Initially I soldered a 1000µF 50v capacitor to the gnd and vcc of the hx711 - the maker suggested a 100µf capacitor instead, so I did that. Later I removed the capacitor entirely. In all cases, though, my issue is the same:

no matter how much weight I put on the platform, the readings are very stable. Whether it is 0, 3kg, 5kg, 7.5kg, 10kg, or 20kg, the base readings are 3180-90, and these hardly change at all. In all cases -capacitor wise-, I measured the voltage between the vcc and gnd of the hx711, which is roughly 5.1v. Between e- and e+ it is 4.132v. Strangely, between a- and a+ it is roughly 0,7v, though in my idea, it should be roughly a few millivolts as the signal needs to be amplified. I checked whether these wires were separated, and resistance between a- and a+ is 500ohm, which suggests they are.
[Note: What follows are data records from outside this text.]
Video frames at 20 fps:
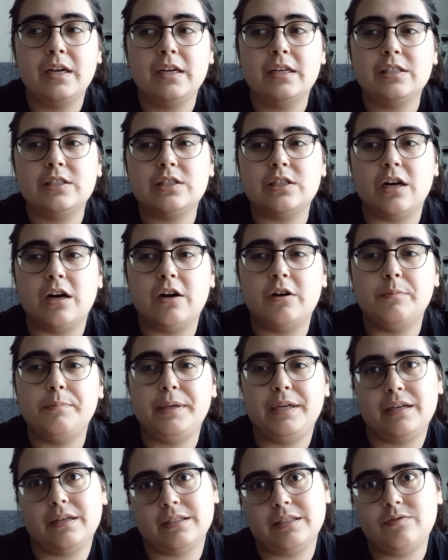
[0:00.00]
So
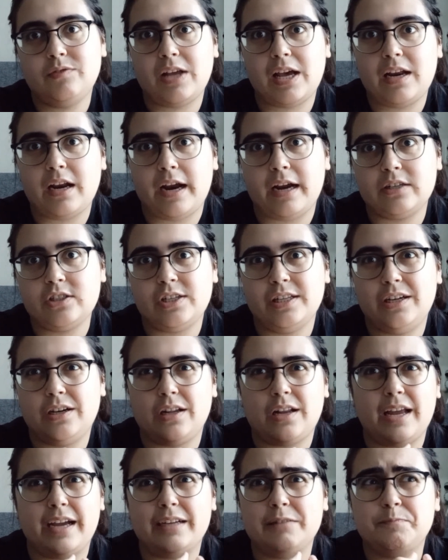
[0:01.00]
because of that, I actually
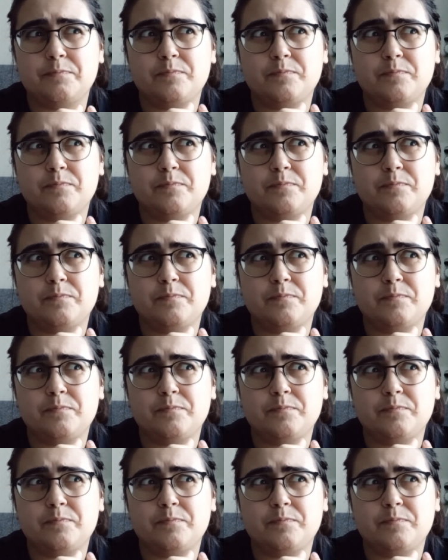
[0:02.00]
got like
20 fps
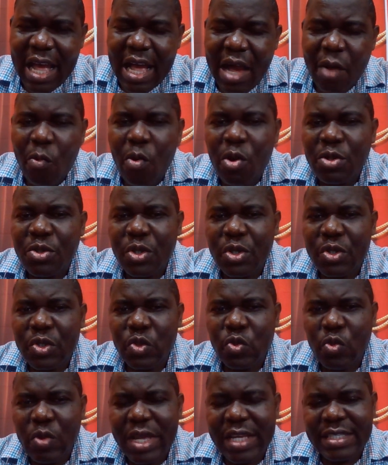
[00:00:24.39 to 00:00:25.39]
I want us
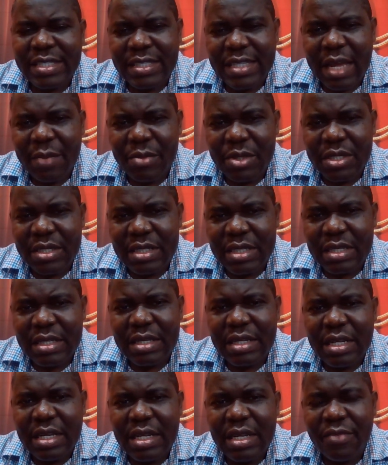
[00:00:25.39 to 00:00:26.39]
to examine
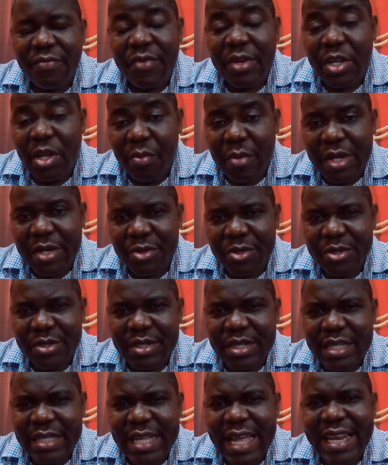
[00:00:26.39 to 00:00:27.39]
the phenomenon
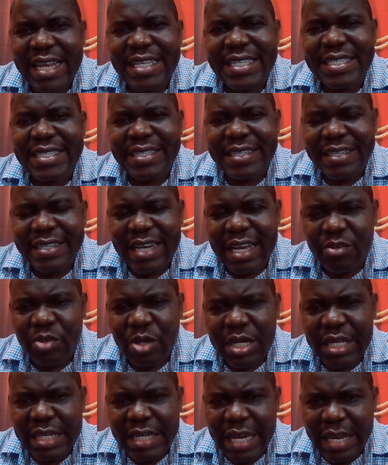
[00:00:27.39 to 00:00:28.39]
that is
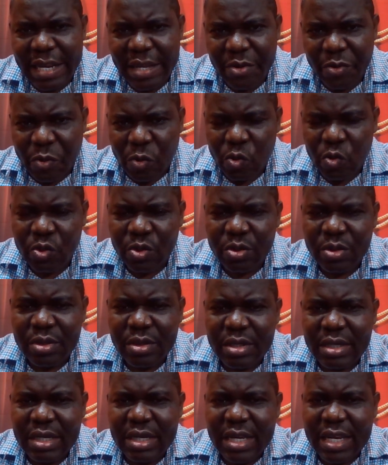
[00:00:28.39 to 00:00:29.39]
gradually gaining root
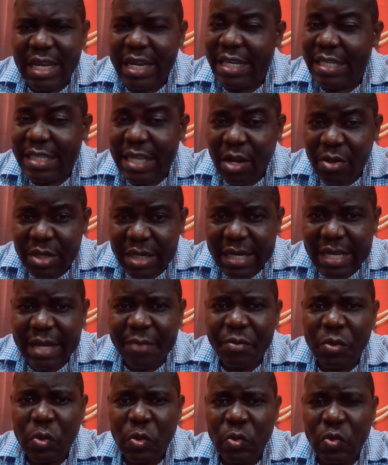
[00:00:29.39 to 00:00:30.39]
in the Southern
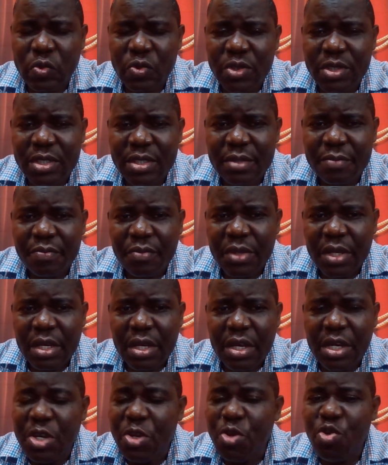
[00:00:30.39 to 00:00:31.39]
Cameroons.
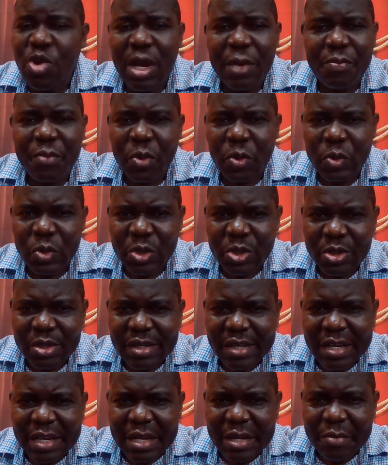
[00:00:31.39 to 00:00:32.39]
A new approach
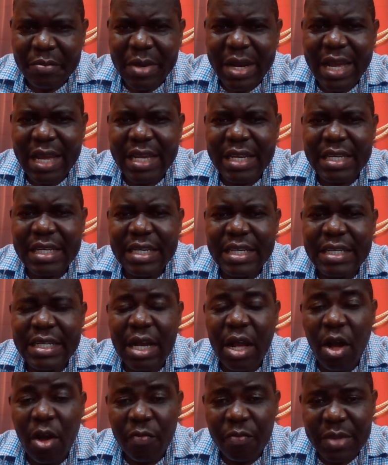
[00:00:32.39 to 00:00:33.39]
by the
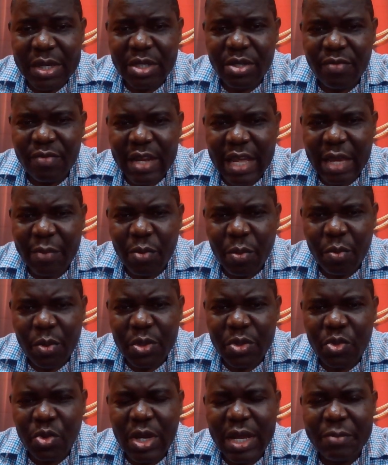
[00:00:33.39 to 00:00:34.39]
government of La
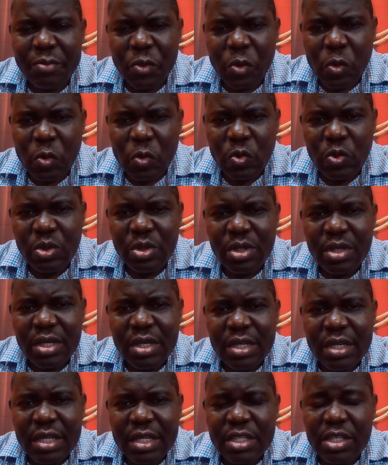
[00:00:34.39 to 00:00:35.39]
République du Cameroun
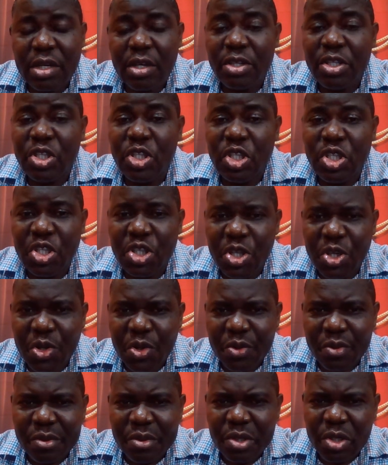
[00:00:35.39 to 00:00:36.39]
to
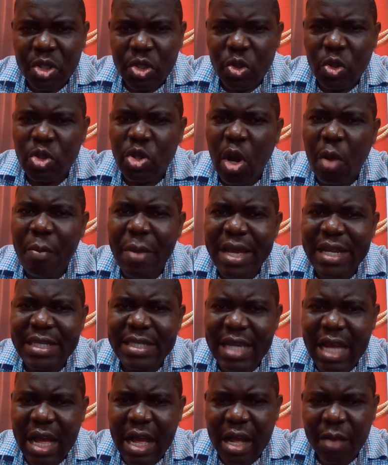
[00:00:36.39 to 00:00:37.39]
continue to
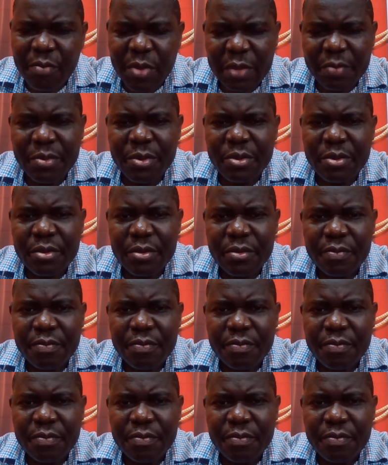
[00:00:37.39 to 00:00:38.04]
torment our people.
I asked the original maker of the project, and he suggested me to use a 100µf capacitor rather than a 1000µf, but no matter whether I use a capacitor or not, I don't seem to get any measurement whatsoever. I can see the beams 'bending' a bit, they are hooked up using screws so there is in fact a cantilever process going on. Any Idea what the issue could be? I can share code, pictures, and videos.

Help is greatly appreciated.

Please read this very related discussion.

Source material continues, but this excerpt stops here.